APM has two license types: CCU and Access Session. Access Sessions are used for each established session ID. CCU are used for Network VPNs and other things that require more advanced features. Native Mode RDP does NOT use a CCU (connectivity) license. Only a single Access Session license will be consumed by a connecting user.

What RDP options are supported?

All of them. They’re basically echoed back to the client in the .RDP file. Put your desired parameter into the Custom Parameters area. It’s OK to use session variables in %{session.variable} format as well.



RDP Custom Parameters configuration Lists of the RDP options have been compiled by 3rd parties, including the one at https://www.donkz.nl/overview-rdp-file-settings/ which is quite comprehensive.

Please note that the following options are reserved for APM RDG use. If you attempt to apply these custom parameters, they will be ignored and/or overwritten by APM:

  • Gatewayusagemethod
  • Gatewayprofileusagemethod
  • Gatewayhostname
  • Gatewaycredentialssource
  • Gatewayaccesstoken
  • authentication level
  • full address
  • server port
  • enablecredsspsupport
  • signscope
  • signature
  • prompt for credentials on client
  • domain
  • username alternate full address
  • gatewaybrokeringtype

RDP Window Title

The maximized window title for MSTSC inherits the target device name (not the RD gateway host).
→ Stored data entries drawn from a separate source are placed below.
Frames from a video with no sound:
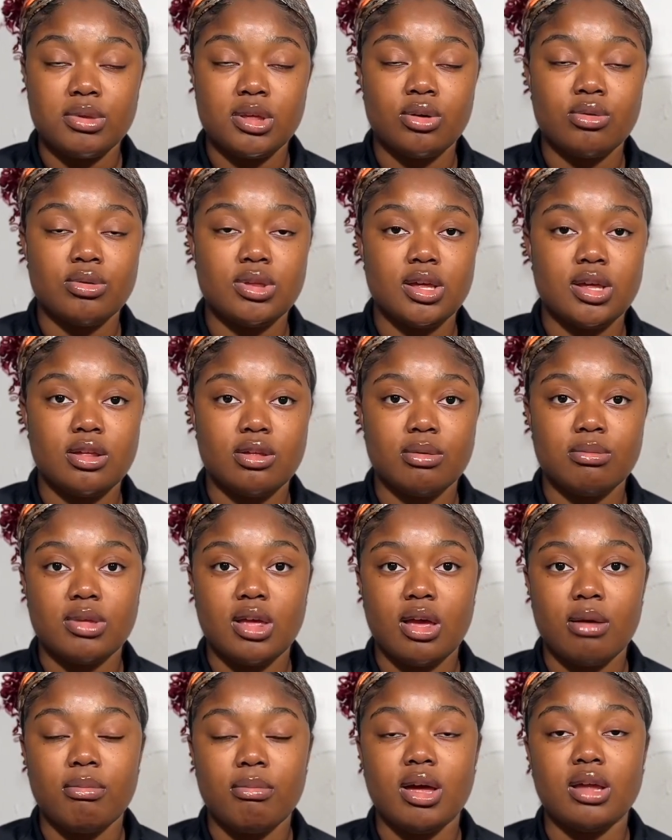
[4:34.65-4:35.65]
It could take some
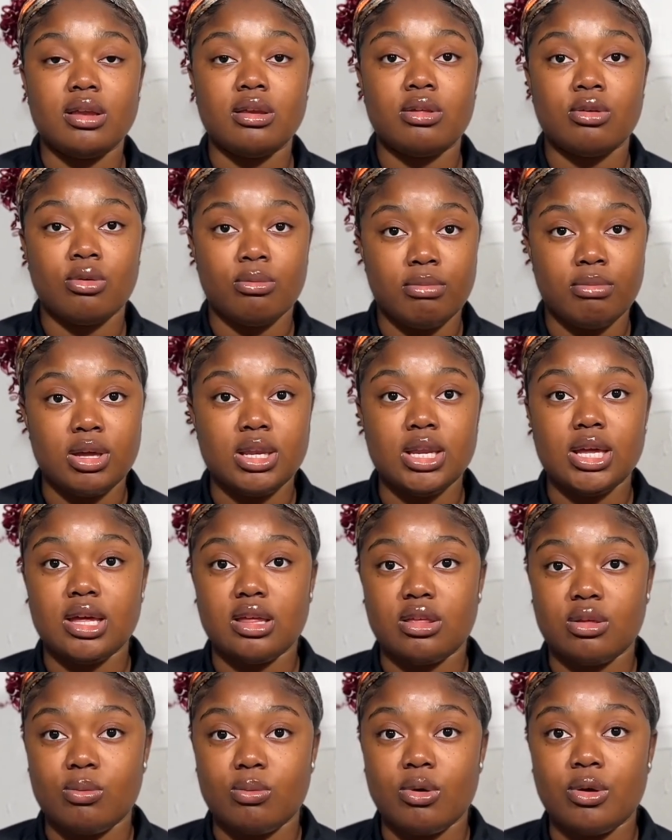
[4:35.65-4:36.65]
time and some money
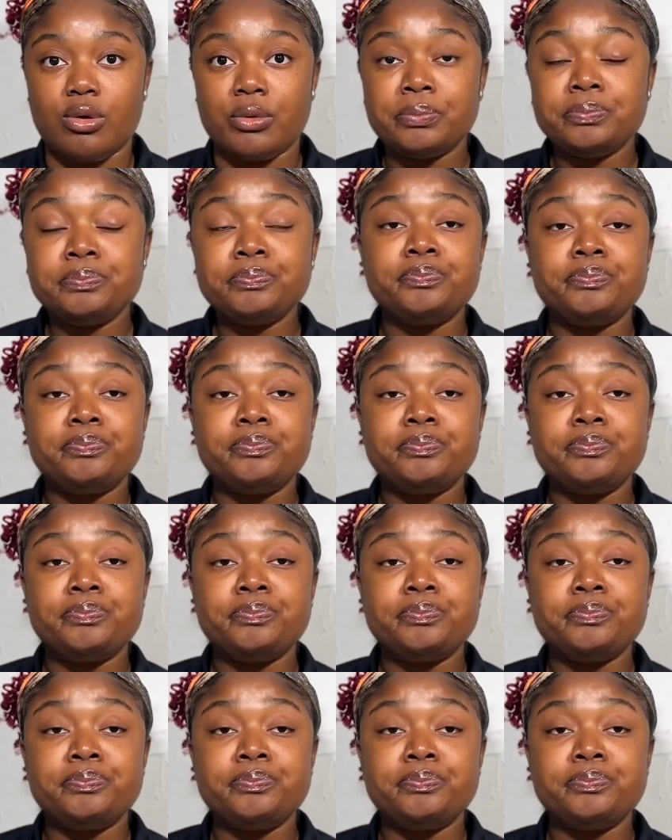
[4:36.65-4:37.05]
as well.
The medium-sized window title for MSTSC inherits the RDP filename (which is always “launch” -- see RFE 610244). One interesting thing that is possible is to internally-redirect the RDP session so that the client THINKS its connecting to one site, but then re-assign the remote host variable to a different site during the RAP access policy execution.


It’s possible to create a lot of apps by using a PowerShell script on a RemoteApp-enabled terminal server.

Client Requirements

Microsoft Remote Desktop Client is supported for both Windows and Mac. Because the protocol used utilizes the Remote Desktop Gateway functionality, only newer RDP clients work. Legacy clients will likely not be able to create connections.


The latest iOS / Android App Store RDP clients from Microsoft are supported. There might be some version conflicts, but for the most part the latest and greatest will work

Reconnections / Disruptions Reconnections work the same as normal RDP

If the user disconnects and reconnects, the session will be resumed. The client instructs the RD Gateway (APM) to again establish the session. The Remote Desktop session will be resumed also, the same way as with normal RDP. If the session is deleted or timed out or otherwise destroyed, the connection will stop, RDP will try to reconnect, but it will fail, and you will see this message from the MSTSC client.